Pero tenía la agenda del psicólogo en mis manos. Aún la tengo. Sé que es una
tontería pero aún la tengo. Y el teléfono también. No lo he roto. Lo he tenido
en mis manos muchas veces. Está vacío. Quiero decir que saqué toda la
información que tenía dentro. Pero me resisto a destruirlo.
Por
lo demás han pasado cinco meses. Tuve suerte. El patio interior donde cayó el
psicólogo era un piso embargado. Como nadie vivía y como los vecinos no tienen
la fe costumbre de mirar hacia abajo, para espiar los patios de los primeros,
pasaron bastantes horas antes de que encontraran el cuerpo. Andrés me tuvo
informado. Parece que creen que fue un suicidio. Es evidente que si la policía
o cualquiera se molestara en investigar lo más mínimo, se darían cuenta de que
de suicidio aquello no tenía nada. Pero por lo visto a nadie le ha parecido que
hubiera nada que investigar. No sé nada de él. Si tenía familia. Nada. Andrés
ha encontrado otro psicólogo. Yo pienso que, a estas alturas, con el divorcio
tan superado, no necesita para nada un psicólogo. Yo tampoco he vuelto a ir a
ningún psicólogo. Parece mentira, pero me encuentro ahora mejor que antes. Al
principio lo pasé muy mal. Pensé que había hecho una tontería, que tenía que
haber llamado al teléfono de emergencias, o la policía, no sé, todo eso, pero
luego digo: “¿para qué?”. Él ya estaba muerto. El pobre había tenido muy mala
suerte. Yo no había deseado hacerle daño. A otras personas sí. Lo confieso.
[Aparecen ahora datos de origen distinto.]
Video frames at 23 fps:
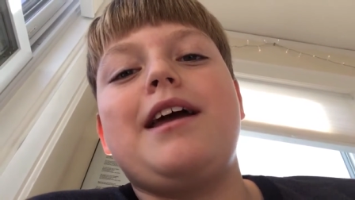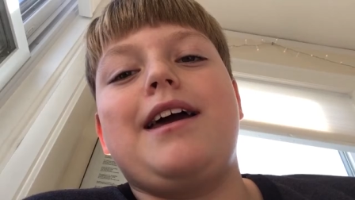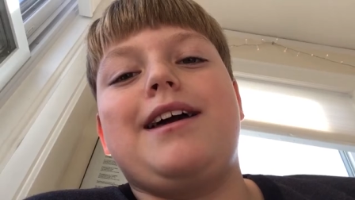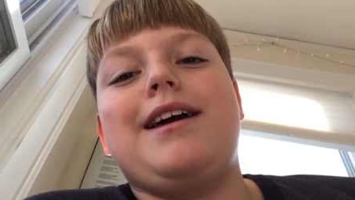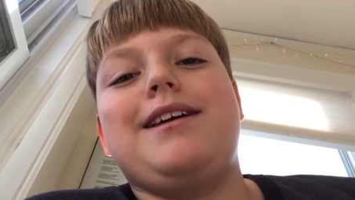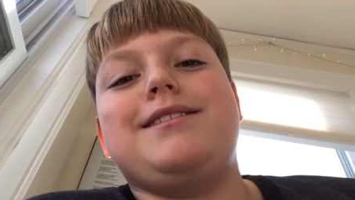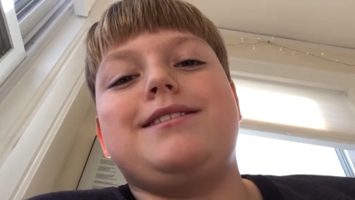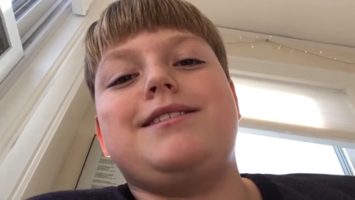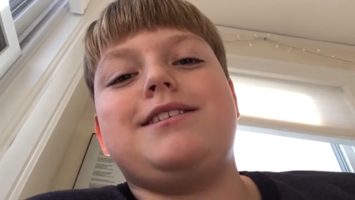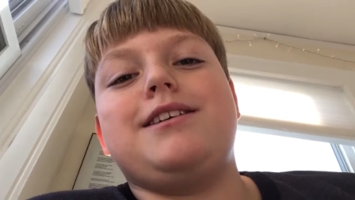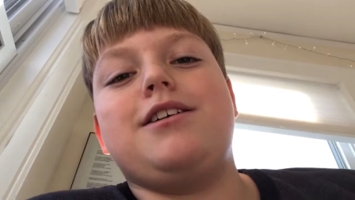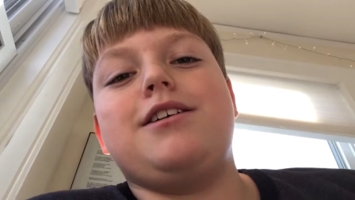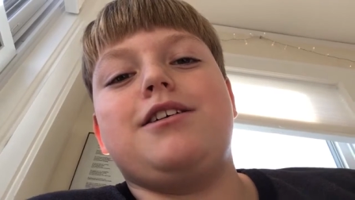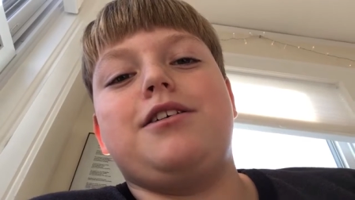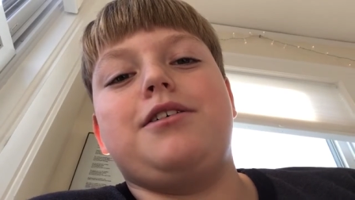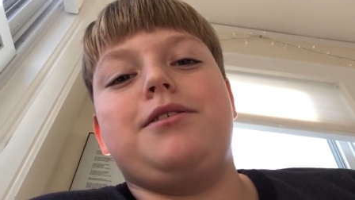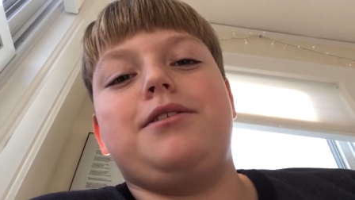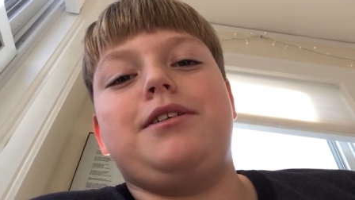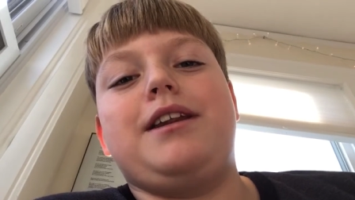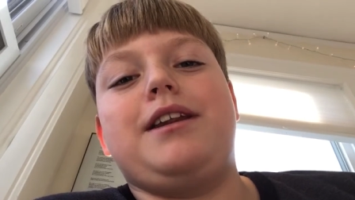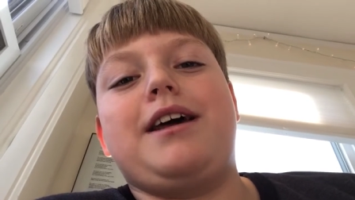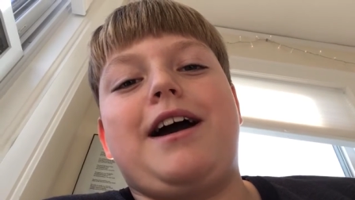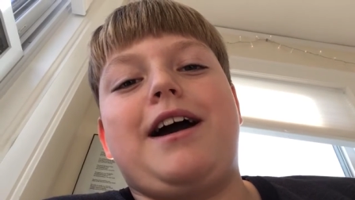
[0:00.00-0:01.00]
and so
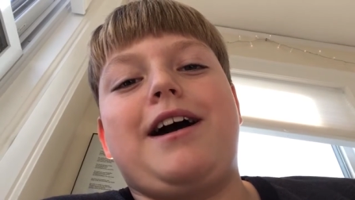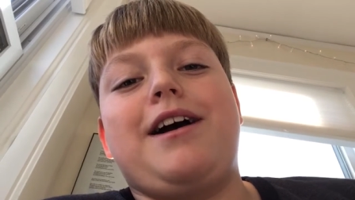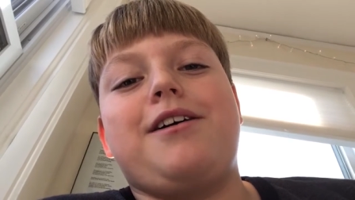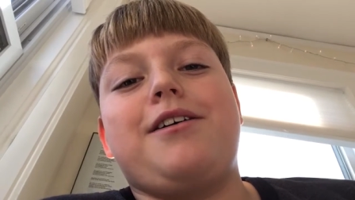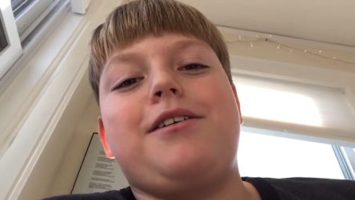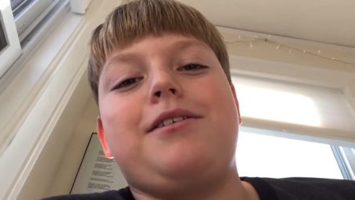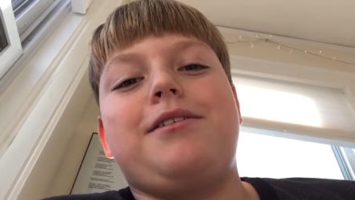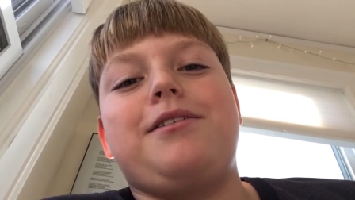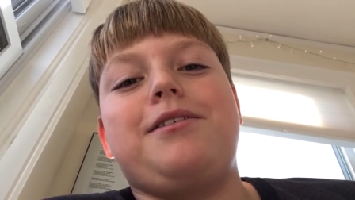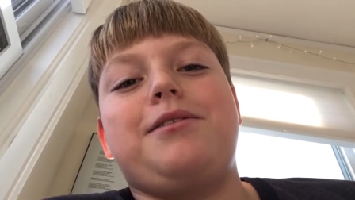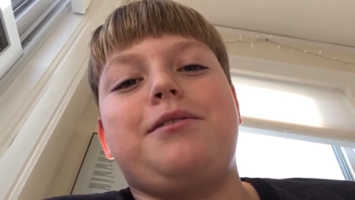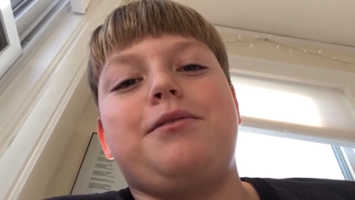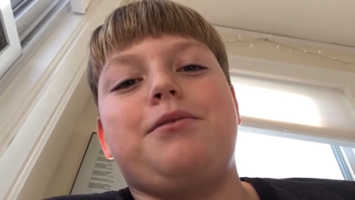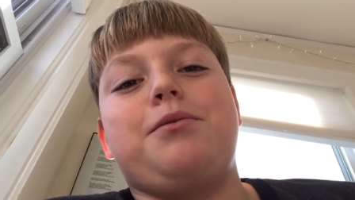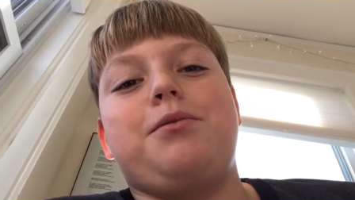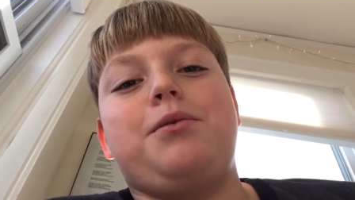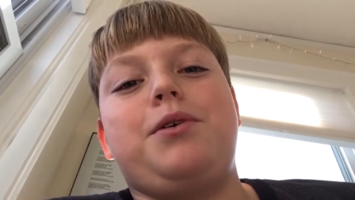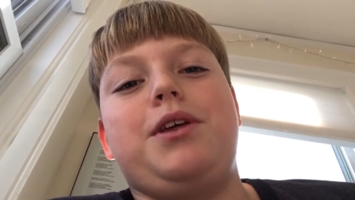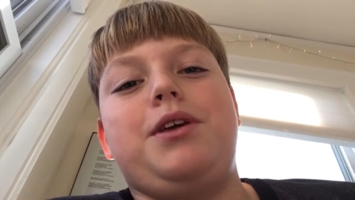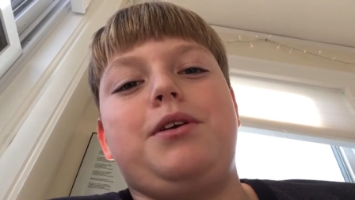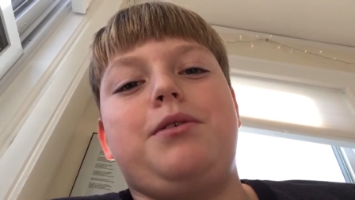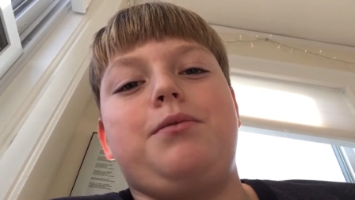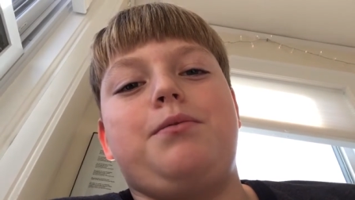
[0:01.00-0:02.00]
now
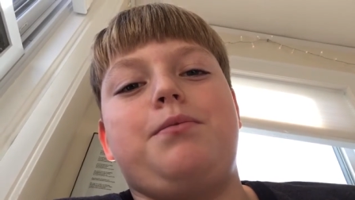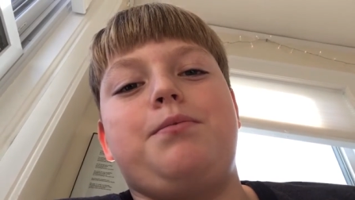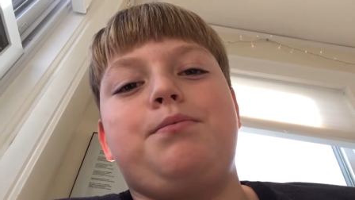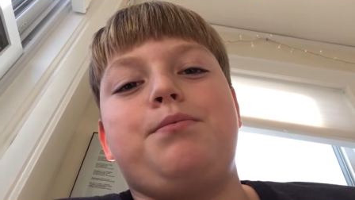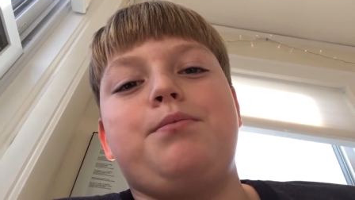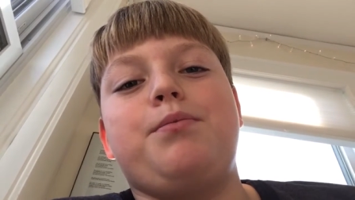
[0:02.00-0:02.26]
we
Pero a él no. Fue un simple accidente. Y yo no quería problemas. Nunca he
querido problemas.
Sí…
Lo digo en serio. ¿Y entonces…. por qué quiero usar su teléfono, su agenda? ¿Acaso
no sé que eso me puede meter en un lío enorme? Sí, claro que lo sé… ¡Pero es
tan tentador! Tengo el nombre de otros pacientes, sé lo que les pasa, conozco
algunos de sus secretos… Y tengo sus teléfonos…. Se me ocurren muchas cosas.
Todas son peligrosas, estúpidas… Y probablemente no haré nada. Pero me gusta
acostarme pensando en lo que voy a hacer, en lo que puedo hacer… Eso me
distrae. Me da algo que hacer con mi vida. No sé si me explico.